Your goal
No pictures in the copy. Write out the listing below exactly.

::: Available data :::

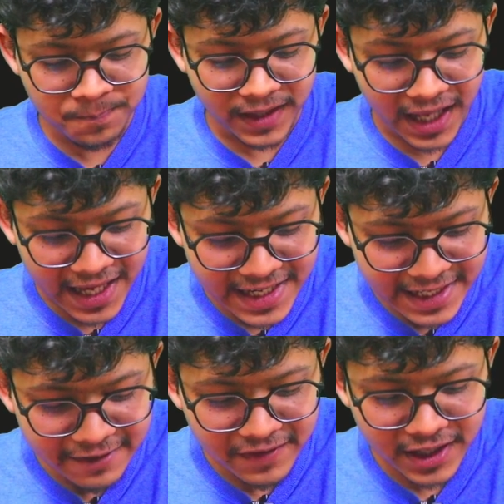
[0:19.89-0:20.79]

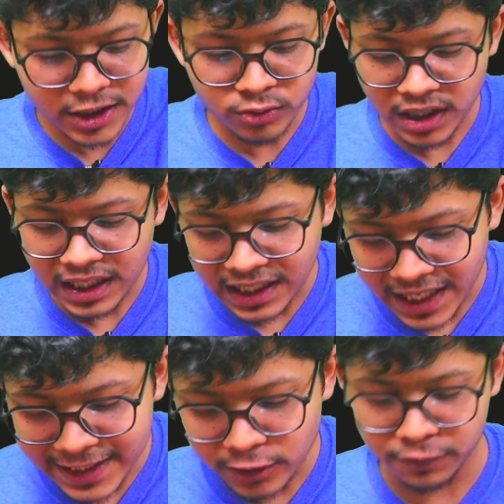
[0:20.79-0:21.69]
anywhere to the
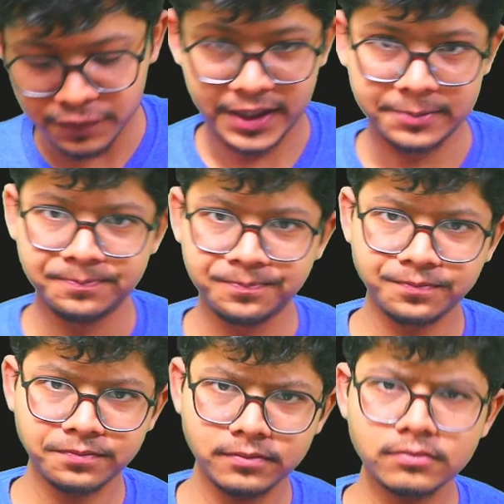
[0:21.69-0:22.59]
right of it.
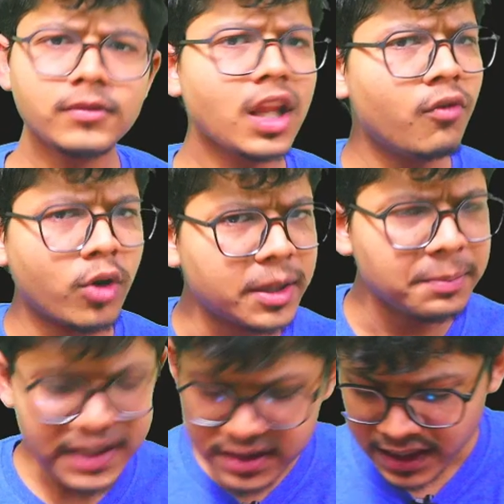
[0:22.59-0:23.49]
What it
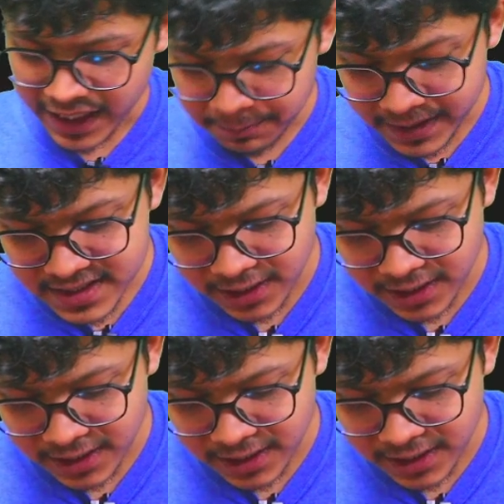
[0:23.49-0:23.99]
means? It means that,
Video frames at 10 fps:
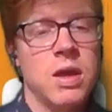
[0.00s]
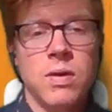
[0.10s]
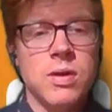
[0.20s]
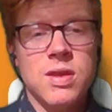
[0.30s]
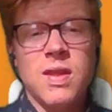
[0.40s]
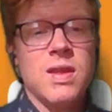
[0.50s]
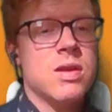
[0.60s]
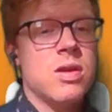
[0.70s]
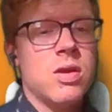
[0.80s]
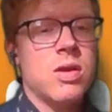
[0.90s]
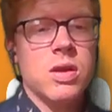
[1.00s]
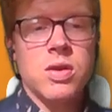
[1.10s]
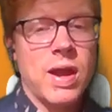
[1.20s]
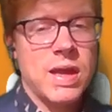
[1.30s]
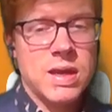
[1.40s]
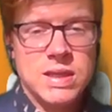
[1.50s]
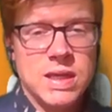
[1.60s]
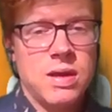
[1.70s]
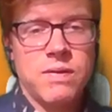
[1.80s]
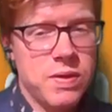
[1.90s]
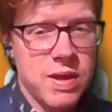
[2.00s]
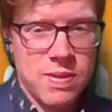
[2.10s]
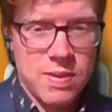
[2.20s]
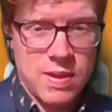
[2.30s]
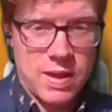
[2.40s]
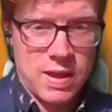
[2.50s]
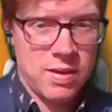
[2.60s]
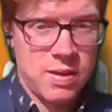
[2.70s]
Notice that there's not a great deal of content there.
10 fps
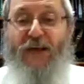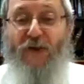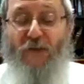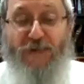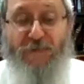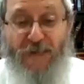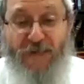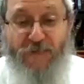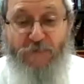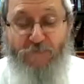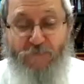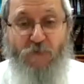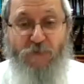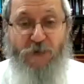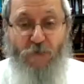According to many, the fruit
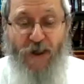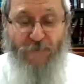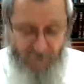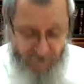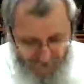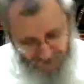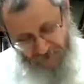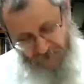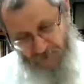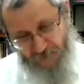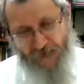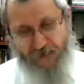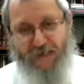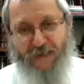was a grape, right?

:::

Result of this exercise
[0:19.89-0:20.79]

[0:20.79-0:21.69]
anywhere to the
[0:21.69-0:22.59]
right of it.
[0:22.59-0:23.49]
What it
[0:23.49-0:23.99]
means? It means that,
Video frames at 10 fps:
[0.00s]
[0.10s]
[0.20s]
[0.30s]
[0.40s]
[0.50s]
[0.60s]
[0.70s]
[0.80s]
[0.90s]
[1.00s]
[1.10s]
[1.20s]
[1.30s]
[1.40s]
[1.50s]
[1.60s]
[1.70s]
[1.80s]
[1.90s]
[2.00s]
[2.10s]
[2.20s]
[2.30s]
[2.40s]
[2.50s]
[2.60s]
[2.70s]
Notice that there's not a great deal of content there.
10 fps
According to many, the fruit
was a grape, right?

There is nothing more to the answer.